* What you should do *
Copy out the records in full, word for word, without pictures.

** Opening Task inputs block **

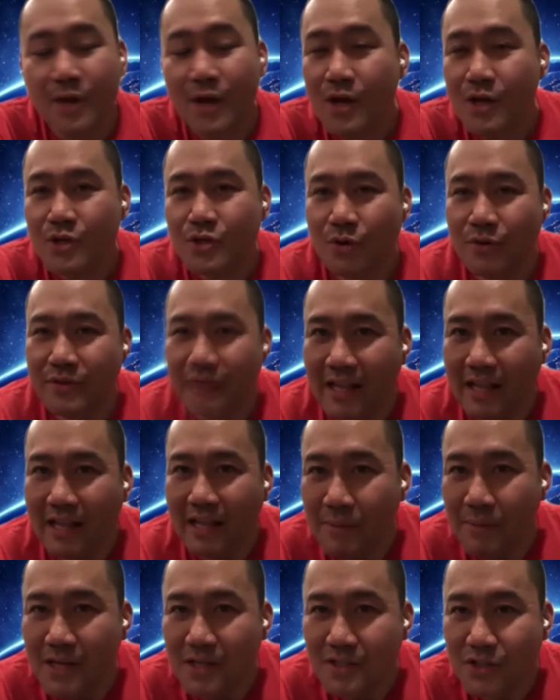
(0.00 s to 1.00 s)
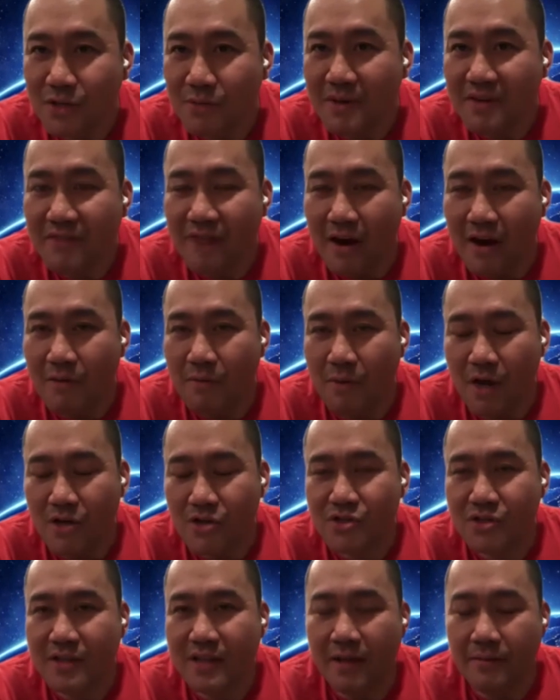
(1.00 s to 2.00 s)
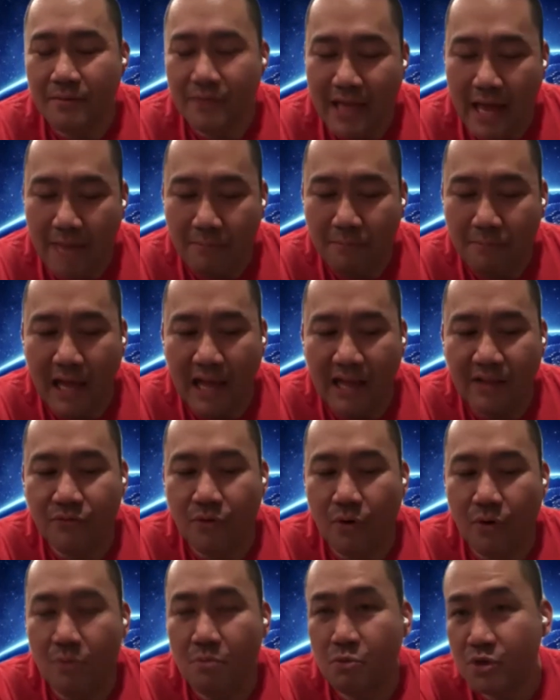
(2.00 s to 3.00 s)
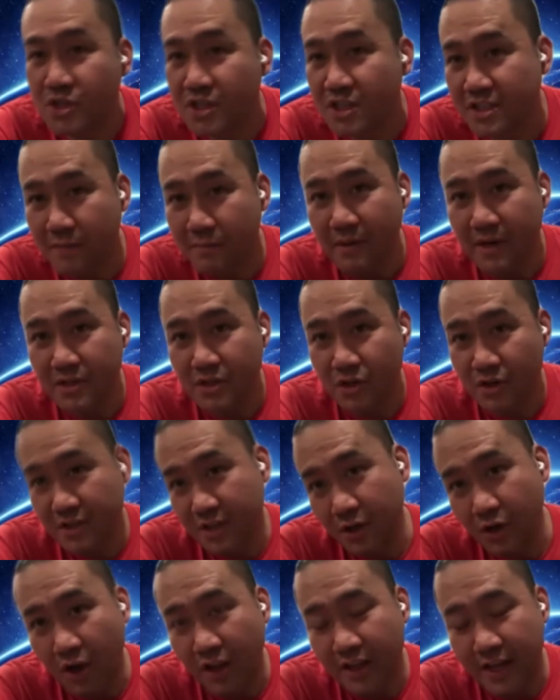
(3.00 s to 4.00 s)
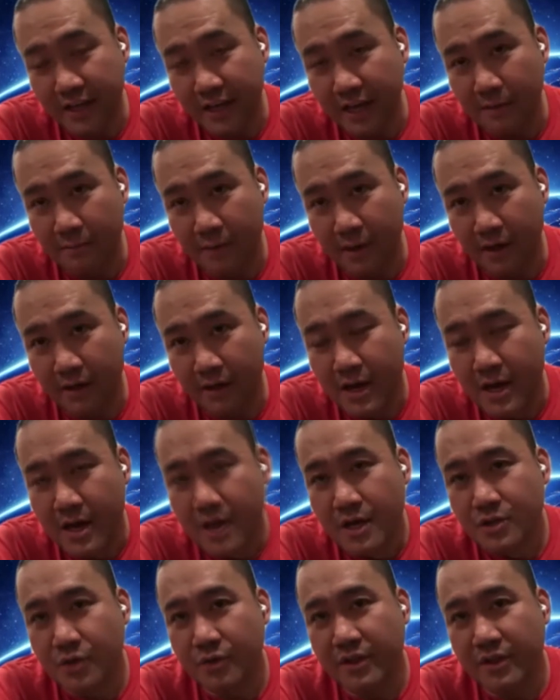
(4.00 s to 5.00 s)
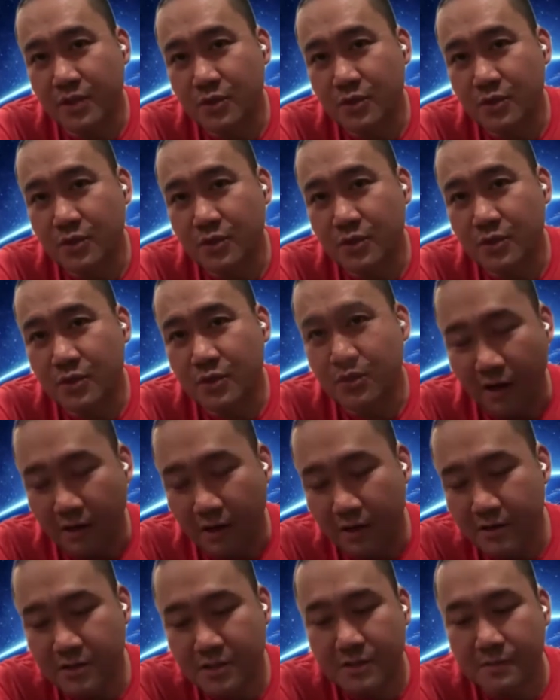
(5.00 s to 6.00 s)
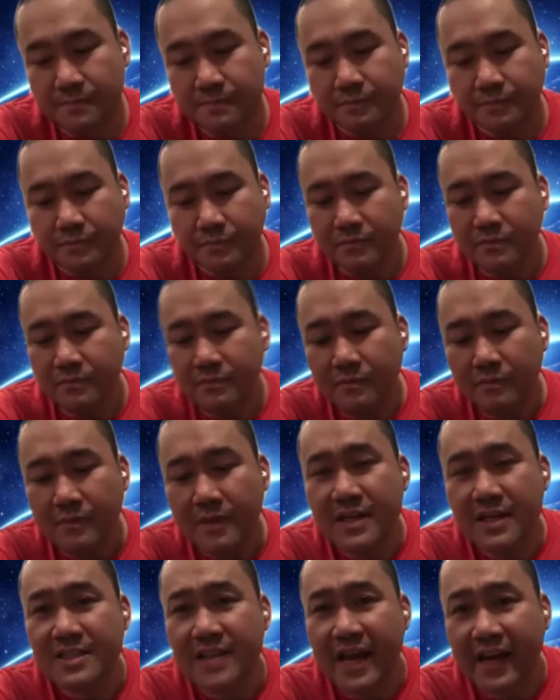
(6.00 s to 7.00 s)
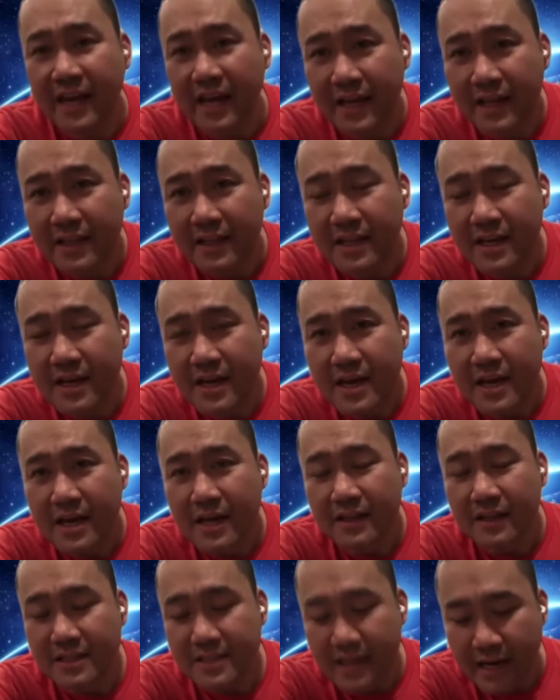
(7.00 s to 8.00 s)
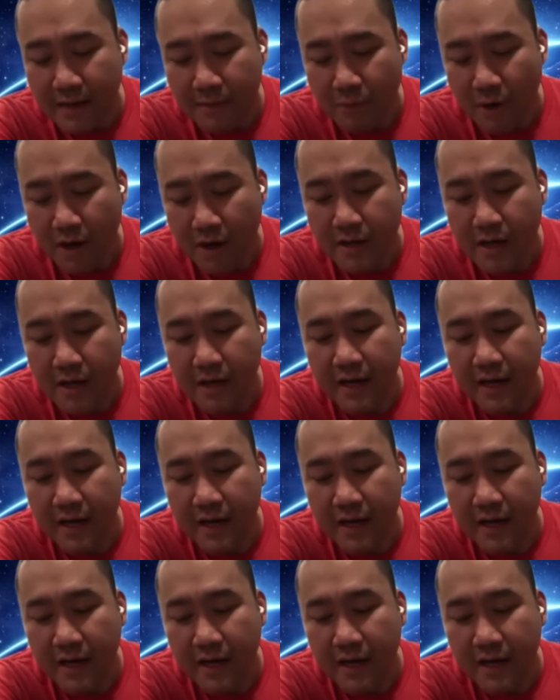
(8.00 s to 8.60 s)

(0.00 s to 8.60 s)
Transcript: So that appeals to me very much. That platform, which is the Mixers and online gaming. So that's one of their products. Second, the second product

** Closing Task inputs block **

* Exercise response *
(0.00 s to 1.00 s)
(1.00 s to 2.00 s)
(2.00 s to 3.00 s)
(3.00 s to 4.00 s)
(4.00 s to 5.00 s)
(5.00 s to 6.00 s)
(6.00 s to 7.00 s)
(7.00 s to 8.00 s)
(8.00 s to 8.60 s)

(0.00 s to 8.60 s)
Transcript: So that appeals to me very much. That platform, which is the Mixers and online gaming. So that's one of their products. Second, the second product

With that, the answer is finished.